Figure 5: Localized feather picking. The cockatoo is picking only over the abdominal area, indicating a possible infection in the intestinal tract. (Image courtesy Antony Murphy. Used with permission.)

Figure 6: This bird’s feather destruction is more widespread. (Image courtesy Antony Murphy. Used with permission.)

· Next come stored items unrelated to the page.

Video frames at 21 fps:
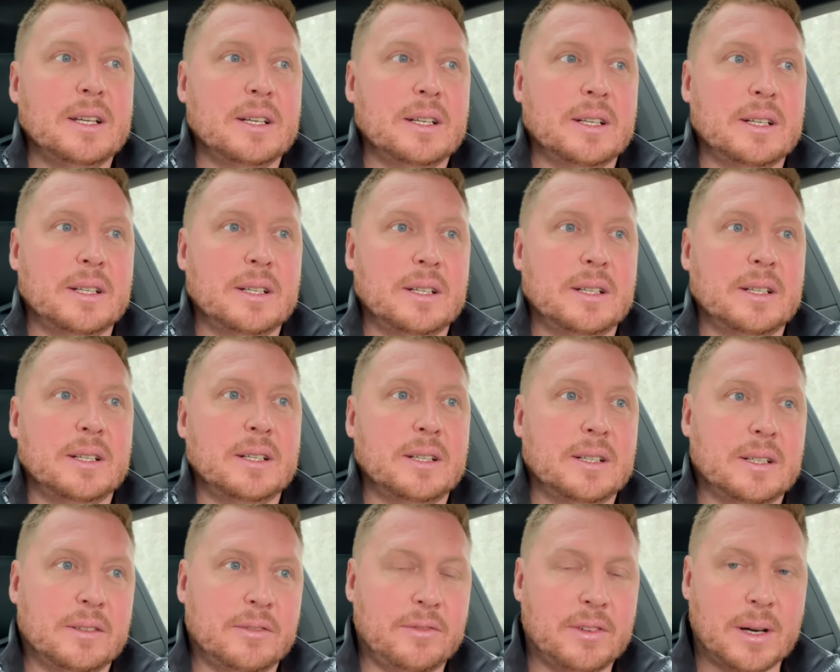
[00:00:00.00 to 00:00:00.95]

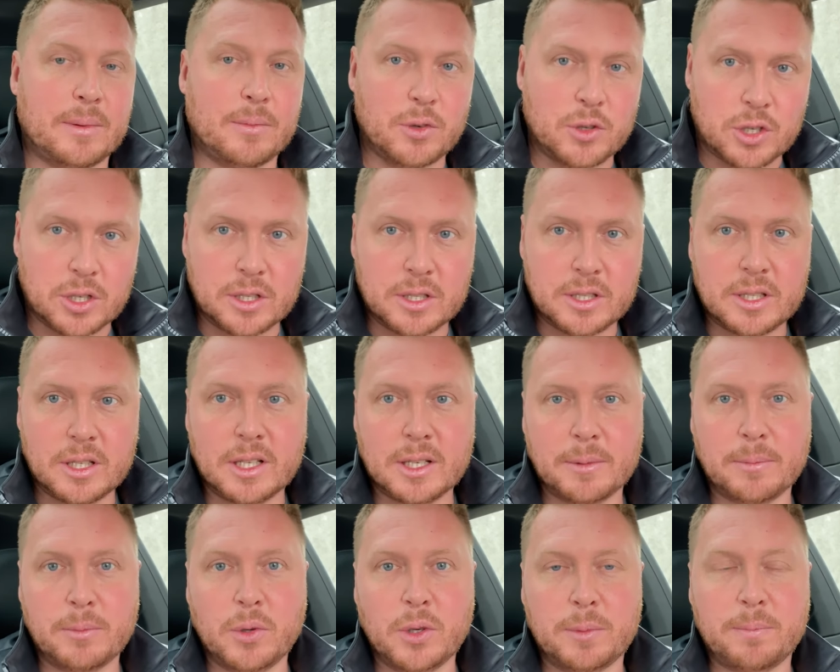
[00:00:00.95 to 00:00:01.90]
э, вам очень
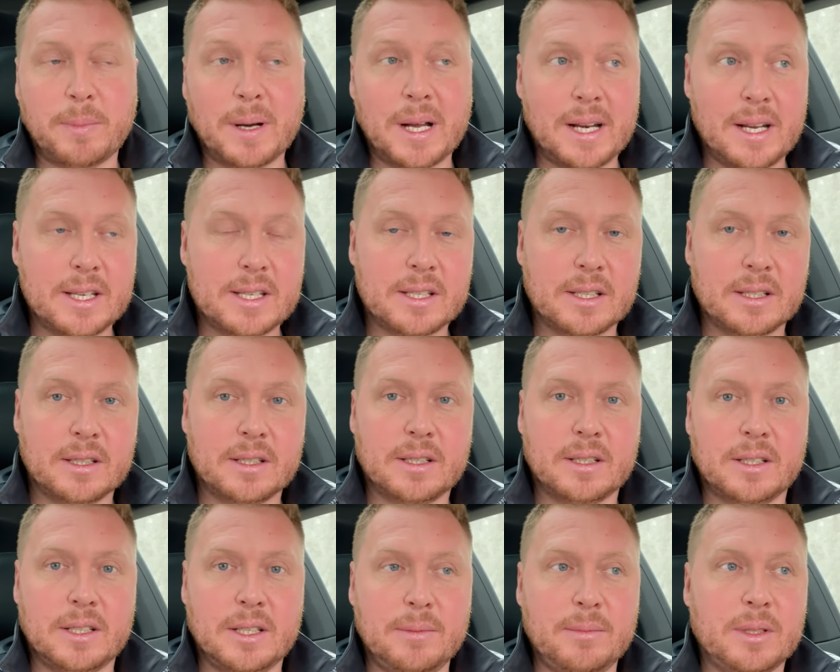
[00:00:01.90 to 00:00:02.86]
сильно будет полезен
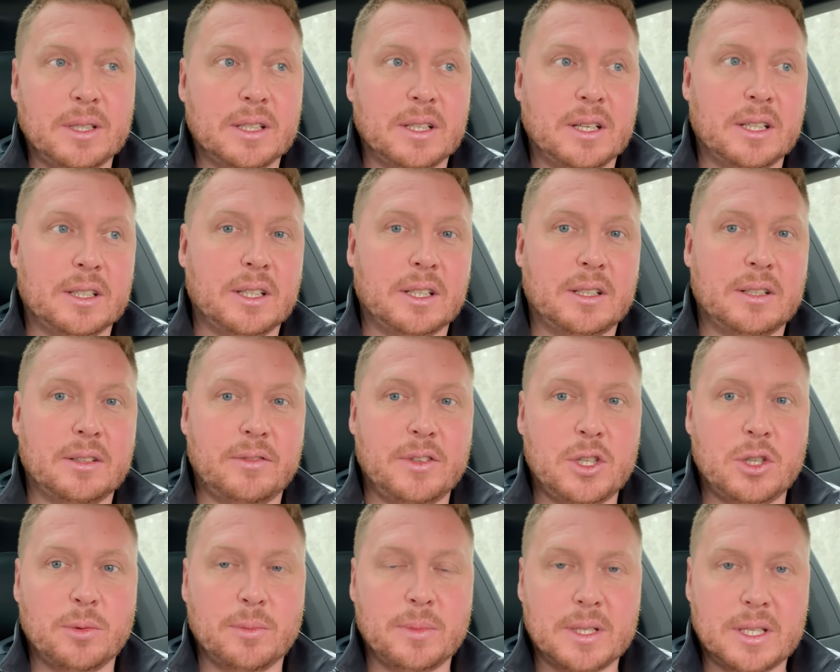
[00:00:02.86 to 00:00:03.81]
именно этот
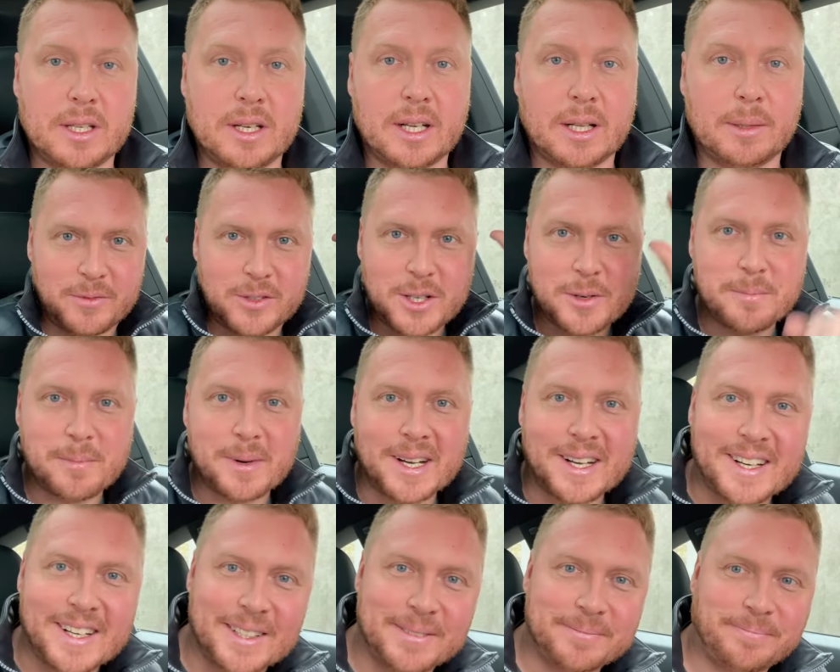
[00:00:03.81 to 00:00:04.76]
видеоматериал. Всем
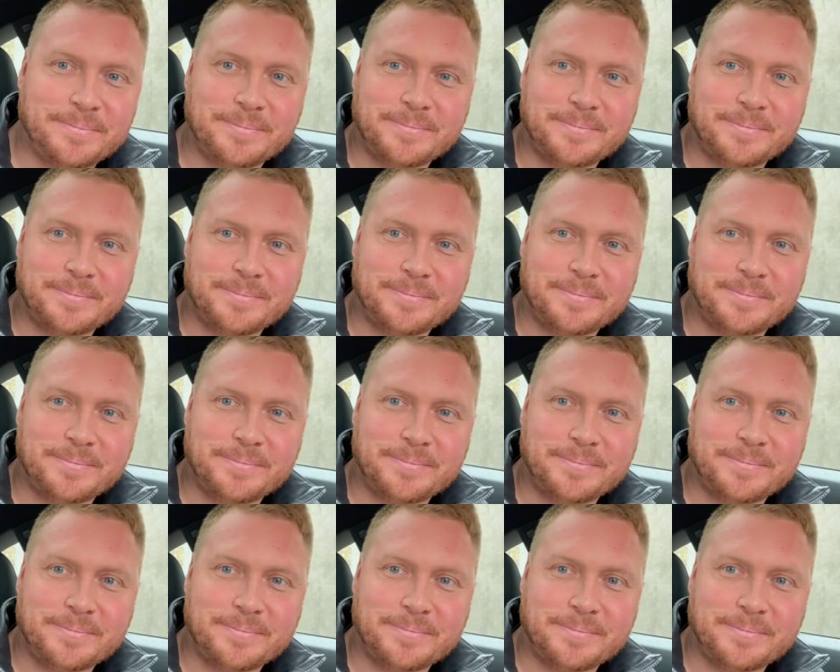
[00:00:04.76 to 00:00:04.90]
пока!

Figure 7: Bacterial Skin infection in a cockatiel. (Image courtesy Stephanie Rose. Used with permission.

3.2 Fungal infections:

These may be localized or systemic.

The skin and feather follicles need to be examined for fungal infection. There may be dermatophytes such as microsporum, trichophyton, aspergillosis, or Malessezia (pitirosporum). Ketoconazole is used for treatment.

3.3 Granulomas

A granuloma in the lung might cause picking of feathers over that side (localized). (A granuloma is an inflammation found in many diseases. It is a collection of immune cells known as 7 “histiocytes.” Granulomas form when the immune system attempts to wall off substances it perceives as foreign but is unable to eliminate. Such substances include infectious organisms such as bacteria and fungi, as well as other materials such as keratin and suture fragments. [Wikipedia]).

3.4 Viral Infections

3.4.1 Avian Bornaviral Ganglioneuritis (PDD)

Avian Bornaviral Ganglioneuritis can cause feather picking. One-third of birds, both wild and in the pet population, test positive for it. It is not easily transferred from bird to bird. To be contagious, there needs to be a high number of infected cells to overwhelm the immune system. Just because the bird is shedding the virus doesn’t mean other birds are going to get it. It doesn’t go through the air, and it only lives 8 hours outside the host.

ABV causes inflammation in the nerve ganglia. Think of a nerve ganglia as a junction box where multiple wires meet. The virus causes the nerve ganglia to become inflamed. What we see with the disease depends on where the nerves are that have become inflamed. PDD is now called “avian ganglioneuritis.” This indicates inflammation of the nerve ganglia.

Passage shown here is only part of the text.